Collected data.
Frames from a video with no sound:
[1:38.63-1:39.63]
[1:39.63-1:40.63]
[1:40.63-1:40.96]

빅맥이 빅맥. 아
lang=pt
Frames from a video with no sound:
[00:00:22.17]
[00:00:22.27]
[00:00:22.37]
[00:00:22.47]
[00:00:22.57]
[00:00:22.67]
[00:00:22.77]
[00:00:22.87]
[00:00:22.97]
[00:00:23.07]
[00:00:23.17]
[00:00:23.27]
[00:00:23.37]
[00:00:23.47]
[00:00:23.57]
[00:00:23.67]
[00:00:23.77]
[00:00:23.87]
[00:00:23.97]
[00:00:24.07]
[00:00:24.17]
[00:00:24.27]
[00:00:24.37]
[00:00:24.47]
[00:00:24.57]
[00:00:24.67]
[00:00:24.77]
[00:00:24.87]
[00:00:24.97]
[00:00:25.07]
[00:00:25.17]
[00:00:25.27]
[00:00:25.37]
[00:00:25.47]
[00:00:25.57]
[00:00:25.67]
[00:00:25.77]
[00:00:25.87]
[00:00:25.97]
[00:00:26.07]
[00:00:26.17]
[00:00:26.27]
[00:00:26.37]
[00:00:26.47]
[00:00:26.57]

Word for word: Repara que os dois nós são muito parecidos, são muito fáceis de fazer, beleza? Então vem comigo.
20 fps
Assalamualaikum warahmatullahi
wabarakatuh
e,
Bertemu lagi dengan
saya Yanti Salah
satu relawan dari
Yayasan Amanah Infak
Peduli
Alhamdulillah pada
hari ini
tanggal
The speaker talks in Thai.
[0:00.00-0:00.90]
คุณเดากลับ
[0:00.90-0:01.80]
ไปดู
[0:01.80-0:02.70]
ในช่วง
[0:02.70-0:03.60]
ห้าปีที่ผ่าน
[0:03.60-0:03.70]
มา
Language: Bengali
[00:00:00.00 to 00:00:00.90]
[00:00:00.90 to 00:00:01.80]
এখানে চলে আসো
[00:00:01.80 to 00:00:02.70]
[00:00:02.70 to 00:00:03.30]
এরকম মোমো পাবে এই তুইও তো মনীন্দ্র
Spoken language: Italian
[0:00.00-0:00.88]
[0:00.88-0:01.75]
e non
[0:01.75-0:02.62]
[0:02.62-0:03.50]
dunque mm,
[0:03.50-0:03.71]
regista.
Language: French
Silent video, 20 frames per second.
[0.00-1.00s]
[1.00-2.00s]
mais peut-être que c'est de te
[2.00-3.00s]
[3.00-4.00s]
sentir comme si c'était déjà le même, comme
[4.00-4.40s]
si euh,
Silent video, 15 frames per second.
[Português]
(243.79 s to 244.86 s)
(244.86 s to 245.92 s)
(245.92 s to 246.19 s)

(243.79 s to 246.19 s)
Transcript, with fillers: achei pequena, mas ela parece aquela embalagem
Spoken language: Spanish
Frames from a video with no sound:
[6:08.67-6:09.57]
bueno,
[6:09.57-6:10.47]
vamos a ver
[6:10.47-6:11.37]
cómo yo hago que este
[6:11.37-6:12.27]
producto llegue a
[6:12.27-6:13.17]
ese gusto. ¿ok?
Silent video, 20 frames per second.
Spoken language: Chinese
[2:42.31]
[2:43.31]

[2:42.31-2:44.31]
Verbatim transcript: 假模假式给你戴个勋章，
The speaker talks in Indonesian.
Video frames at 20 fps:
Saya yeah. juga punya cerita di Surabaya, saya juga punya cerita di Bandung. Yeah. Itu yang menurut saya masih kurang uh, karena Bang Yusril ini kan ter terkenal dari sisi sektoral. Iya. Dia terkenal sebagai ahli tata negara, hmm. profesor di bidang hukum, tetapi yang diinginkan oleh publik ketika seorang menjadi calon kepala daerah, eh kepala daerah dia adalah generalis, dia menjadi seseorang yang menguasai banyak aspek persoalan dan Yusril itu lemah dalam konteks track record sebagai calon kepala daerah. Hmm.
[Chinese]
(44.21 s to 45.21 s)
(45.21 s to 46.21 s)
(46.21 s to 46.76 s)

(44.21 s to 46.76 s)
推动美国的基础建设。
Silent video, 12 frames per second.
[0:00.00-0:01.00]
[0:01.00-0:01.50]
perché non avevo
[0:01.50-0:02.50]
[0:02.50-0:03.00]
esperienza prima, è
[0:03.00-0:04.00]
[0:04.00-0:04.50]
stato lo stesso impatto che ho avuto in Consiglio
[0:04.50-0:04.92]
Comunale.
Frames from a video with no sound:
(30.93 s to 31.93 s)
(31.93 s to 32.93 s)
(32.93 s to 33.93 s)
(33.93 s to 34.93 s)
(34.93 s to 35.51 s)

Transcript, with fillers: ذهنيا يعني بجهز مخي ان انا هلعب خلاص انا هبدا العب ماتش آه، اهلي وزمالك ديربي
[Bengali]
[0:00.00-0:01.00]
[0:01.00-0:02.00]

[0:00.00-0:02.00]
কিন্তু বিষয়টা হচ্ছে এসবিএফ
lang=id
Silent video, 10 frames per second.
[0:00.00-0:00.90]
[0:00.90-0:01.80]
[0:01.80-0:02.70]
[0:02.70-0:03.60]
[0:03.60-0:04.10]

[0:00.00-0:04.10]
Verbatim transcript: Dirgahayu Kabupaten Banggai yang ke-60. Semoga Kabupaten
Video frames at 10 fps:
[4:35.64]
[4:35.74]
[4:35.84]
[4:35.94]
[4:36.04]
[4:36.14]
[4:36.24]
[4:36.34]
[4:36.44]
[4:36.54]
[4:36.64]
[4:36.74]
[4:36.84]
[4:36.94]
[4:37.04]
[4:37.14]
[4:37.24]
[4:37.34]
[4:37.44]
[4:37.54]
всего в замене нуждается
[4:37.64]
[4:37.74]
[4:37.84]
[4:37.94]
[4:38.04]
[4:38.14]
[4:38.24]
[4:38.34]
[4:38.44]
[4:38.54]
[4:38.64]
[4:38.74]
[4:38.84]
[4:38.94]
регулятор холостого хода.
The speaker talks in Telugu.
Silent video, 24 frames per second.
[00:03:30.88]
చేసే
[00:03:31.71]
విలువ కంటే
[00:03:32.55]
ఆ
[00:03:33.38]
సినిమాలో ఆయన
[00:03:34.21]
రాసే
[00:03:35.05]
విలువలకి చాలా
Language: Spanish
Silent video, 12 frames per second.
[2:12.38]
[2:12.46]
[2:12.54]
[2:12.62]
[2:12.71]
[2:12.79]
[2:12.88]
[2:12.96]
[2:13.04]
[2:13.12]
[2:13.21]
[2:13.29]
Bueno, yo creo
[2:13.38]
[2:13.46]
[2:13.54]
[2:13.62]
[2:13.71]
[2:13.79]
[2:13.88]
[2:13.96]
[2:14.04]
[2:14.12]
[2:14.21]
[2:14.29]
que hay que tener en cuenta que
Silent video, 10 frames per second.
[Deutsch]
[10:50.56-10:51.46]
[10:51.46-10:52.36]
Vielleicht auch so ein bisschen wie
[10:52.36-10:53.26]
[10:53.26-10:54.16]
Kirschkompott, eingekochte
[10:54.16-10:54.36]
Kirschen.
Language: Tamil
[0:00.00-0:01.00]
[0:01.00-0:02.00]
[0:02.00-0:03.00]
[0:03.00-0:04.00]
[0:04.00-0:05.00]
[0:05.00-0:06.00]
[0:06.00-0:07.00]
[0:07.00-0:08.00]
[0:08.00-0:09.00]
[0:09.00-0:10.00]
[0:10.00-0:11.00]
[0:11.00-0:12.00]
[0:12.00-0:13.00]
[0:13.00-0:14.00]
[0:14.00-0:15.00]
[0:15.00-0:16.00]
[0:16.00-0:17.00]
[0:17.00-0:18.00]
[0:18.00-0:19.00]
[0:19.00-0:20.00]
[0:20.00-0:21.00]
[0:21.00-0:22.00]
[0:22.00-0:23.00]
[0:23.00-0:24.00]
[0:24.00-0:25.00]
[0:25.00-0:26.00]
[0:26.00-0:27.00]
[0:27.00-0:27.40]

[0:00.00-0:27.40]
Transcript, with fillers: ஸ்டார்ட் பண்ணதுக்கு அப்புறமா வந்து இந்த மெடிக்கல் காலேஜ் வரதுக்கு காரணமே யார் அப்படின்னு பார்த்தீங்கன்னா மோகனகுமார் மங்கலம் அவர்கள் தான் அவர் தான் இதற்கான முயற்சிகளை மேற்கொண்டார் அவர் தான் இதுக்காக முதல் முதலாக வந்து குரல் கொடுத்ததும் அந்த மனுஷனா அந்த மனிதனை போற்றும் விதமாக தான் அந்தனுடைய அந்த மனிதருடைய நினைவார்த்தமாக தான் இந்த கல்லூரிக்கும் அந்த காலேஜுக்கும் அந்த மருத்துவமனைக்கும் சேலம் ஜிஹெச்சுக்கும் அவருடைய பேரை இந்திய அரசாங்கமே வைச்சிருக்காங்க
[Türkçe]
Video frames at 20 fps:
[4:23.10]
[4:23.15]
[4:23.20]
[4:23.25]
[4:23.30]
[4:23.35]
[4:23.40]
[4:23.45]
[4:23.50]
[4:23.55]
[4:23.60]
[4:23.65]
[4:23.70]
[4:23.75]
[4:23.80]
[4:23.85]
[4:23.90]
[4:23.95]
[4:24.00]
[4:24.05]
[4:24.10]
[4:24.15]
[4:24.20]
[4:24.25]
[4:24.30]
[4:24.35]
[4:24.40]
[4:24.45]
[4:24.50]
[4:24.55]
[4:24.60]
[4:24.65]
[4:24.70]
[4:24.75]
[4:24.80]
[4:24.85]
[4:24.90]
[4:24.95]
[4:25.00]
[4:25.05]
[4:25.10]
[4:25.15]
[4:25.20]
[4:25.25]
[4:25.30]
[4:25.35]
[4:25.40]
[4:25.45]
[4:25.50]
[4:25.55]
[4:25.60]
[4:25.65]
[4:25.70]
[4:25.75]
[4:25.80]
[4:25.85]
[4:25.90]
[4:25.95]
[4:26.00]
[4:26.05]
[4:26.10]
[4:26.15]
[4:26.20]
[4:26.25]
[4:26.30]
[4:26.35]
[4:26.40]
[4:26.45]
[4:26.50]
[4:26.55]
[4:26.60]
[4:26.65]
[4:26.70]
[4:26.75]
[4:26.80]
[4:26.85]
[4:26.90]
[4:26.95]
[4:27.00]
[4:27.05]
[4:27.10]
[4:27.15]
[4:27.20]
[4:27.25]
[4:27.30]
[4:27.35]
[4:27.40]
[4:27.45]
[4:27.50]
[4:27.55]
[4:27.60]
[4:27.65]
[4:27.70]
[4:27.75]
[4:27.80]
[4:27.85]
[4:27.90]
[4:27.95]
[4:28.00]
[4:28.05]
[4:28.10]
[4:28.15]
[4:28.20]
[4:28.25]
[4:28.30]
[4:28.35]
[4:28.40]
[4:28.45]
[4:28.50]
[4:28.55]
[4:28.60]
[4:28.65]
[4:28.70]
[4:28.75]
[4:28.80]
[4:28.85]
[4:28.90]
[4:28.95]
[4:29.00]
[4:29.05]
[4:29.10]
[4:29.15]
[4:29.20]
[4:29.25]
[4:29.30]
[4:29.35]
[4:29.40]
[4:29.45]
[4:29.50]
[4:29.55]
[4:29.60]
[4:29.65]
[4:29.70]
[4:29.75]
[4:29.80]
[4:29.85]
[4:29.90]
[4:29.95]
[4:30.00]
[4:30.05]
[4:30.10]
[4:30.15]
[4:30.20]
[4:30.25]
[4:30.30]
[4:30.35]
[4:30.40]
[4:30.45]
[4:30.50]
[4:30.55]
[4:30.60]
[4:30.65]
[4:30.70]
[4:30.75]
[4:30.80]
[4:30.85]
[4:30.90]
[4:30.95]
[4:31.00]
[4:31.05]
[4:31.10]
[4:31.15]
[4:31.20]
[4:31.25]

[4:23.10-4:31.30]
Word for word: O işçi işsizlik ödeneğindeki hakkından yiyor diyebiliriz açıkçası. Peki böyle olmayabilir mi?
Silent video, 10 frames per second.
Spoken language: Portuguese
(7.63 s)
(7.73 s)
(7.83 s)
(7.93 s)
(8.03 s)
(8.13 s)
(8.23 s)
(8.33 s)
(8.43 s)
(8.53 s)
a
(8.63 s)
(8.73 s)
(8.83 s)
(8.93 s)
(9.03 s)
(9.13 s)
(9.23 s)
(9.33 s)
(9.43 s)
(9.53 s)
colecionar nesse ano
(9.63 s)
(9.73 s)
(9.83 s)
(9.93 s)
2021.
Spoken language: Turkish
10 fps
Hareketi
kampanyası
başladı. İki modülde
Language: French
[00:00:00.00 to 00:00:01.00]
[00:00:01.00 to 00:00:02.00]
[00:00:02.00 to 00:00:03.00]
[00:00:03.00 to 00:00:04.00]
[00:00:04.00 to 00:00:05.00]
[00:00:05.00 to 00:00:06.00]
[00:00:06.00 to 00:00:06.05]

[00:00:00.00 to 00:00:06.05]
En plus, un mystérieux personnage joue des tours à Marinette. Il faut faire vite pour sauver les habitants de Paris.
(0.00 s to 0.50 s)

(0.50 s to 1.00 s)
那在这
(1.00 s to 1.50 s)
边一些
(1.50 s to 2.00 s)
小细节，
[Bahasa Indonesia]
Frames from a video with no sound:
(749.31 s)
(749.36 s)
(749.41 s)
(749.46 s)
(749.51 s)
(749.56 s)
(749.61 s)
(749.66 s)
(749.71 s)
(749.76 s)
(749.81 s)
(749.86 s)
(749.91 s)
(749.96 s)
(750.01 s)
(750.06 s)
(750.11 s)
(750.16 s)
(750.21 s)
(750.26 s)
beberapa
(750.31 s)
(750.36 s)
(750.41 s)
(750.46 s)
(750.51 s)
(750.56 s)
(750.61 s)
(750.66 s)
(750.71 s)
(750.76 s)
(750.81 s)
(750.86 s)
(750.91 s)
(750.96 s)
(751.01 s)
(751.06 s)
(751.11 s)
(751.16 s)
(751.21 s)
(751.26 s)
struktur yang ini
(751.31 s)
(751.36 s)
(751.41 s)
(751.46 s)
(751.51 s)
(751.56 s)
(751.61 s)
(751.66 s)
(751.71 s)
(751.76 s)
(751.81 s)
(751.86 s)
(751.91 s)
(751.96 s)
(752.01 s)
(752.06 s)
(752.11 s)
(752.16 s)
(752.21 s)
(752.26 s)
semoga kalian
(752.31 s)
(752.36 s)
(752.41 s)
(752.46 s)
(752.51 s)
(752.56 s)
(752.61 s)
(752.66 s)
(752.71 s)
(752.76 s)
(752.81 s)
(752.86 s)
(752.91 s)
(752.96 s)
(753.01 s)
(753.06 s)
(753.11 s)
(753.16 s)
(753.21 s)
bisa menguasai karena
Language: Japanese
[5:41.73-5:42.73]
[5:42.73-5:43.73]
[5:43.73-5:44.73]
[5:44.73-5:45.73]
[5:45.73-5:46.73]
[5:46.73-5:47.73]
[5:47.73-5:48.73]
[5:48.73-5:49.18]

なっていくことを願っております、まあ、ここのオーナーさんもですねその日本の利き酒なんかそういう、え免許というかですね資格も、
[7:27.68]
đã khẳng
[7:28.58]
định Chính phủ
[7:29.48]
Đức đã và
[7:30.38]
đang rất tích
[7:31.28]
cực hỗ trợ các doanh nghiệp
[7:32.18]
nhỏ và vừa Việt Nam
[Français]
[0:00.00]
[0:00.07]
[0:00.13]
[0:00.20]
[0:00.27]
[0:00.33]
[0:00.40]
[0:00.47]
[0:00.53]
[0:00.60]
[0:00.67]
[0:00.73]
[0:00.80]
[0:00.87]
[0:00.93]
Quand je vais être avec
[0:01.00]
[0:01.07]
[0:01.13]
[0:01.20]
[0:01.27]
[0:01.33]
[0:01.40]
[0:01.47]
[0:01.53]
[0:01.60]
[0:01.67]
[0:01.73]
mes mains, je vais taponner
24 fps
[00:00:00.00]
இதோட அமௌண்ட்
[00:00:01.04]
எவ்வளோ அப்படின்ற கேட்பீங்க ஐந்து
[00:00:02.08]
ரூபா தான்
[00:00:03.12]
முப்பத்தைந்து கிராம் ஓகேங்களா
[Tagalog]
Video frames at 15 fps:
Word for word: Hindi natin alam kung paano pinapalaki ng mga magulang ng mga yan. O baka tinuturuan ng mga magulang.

What you need to do.
Lines from the start of the entries through the one containing "[Português]" are to be set down again exactly, both ends included.

Expected answer.
Frames from a video with no sound:
[1:38.63-1:39.63]
[1:39.63-1:40.63]
[1:40.63-1:40.96]

빅맥이 빅맥. 아
lang=pt
Frames from a video with no sound:
[00:00:22.17]
[00:00:22.27]
[00:00:22.37]
[00:00:22.47]
[00:00:22.57]
[00:00:22.67]
[00:00:22.77]
[00:00:22.87]
[00:00:22.97]
[00:00:23.07]
[00:00:23.17]
[00:00:23.27]
[00:00:23.37]
[00:00:23.47]
[00:00:23.57]
[00:00:23.67]
[00:00:23.77]
[00:00:23.87]
[00:00:23.97]
[00:00:24.07]
[00:00:24.17]
[00:00:24.27]
[00:00:24.37]
[00:00:24.47]
[00:00:24.57]
[00:00:24.67]
[00:00:24.77]
[00:00:24.87]
[00:00:24.97]
[00:00:25.07]
[00:00:25.17]
[00:00:25.27]
[00:00:25.37]
[00:00:25.47]
[00:00:25.57]
[00:00:25.67]
[00:00:25.77]
[00:00:25.87]
[00:00:25.97]
[00:00:26.07]
[00:00:26.17]
[00:00:26.27]
[00:00:26.37]
[00:00:26.47]
[00:00:26.57]

Word for word: Repara que os dois nós são muito parecidos, são muito fáceis de fazer, beleza? Então vem comigo.
20 fps
Assalamualaikum warahmatullahi
wabarakatuh
e,
Bertemu lagi dengan
saya Yanti Salah
satu relawan dari
Yayasan Amanah Infak
Peduli
Alhamdulillah pada
hari ini
tanggal
The speaker talks in Thai.
[0:00.00-0:00.90]
คุณเดากลับ
[0:00.90-0:01.80]
ไปดู
[0:01.80-0:02.70]
ในช่วง
[0:02.70-0:03.60]
ห้าปีที่ผ่าน
[0:03.60-0:03.70]
มา
Language: Bengali
[00:00:00.00 to 00:00:00.90]
[00:00:00.90 to 00:00:01.80]
এখানে চলে আসো
[00:00:01.80 to 00:00:02.70]
[00:00:02.70 to 00:00:03.30]
এরকম মোমো পাবে এই তুইও তো মনীন্দ্র
Spoken language: Italian
[0:00.00-0:00.88]
[0:00.88-0:01.75]
e non
[0:01.75-0:02.62]
[0:02.62-0:03.50]
dunque mm,
[0:03.50-0:03.71]
regista.
Language: French
Silent video, 20 frames per second.
[0.00-1.00s]
[1.00-2.00s]
mais peut-être que c'est de te
[2.00-3.00s]
[3.00-4.00s]
sentir comme si c'était déjà le même, comme
[4.00-4.40s]
si euh,
Silent video, 15 frames per second.
[Português]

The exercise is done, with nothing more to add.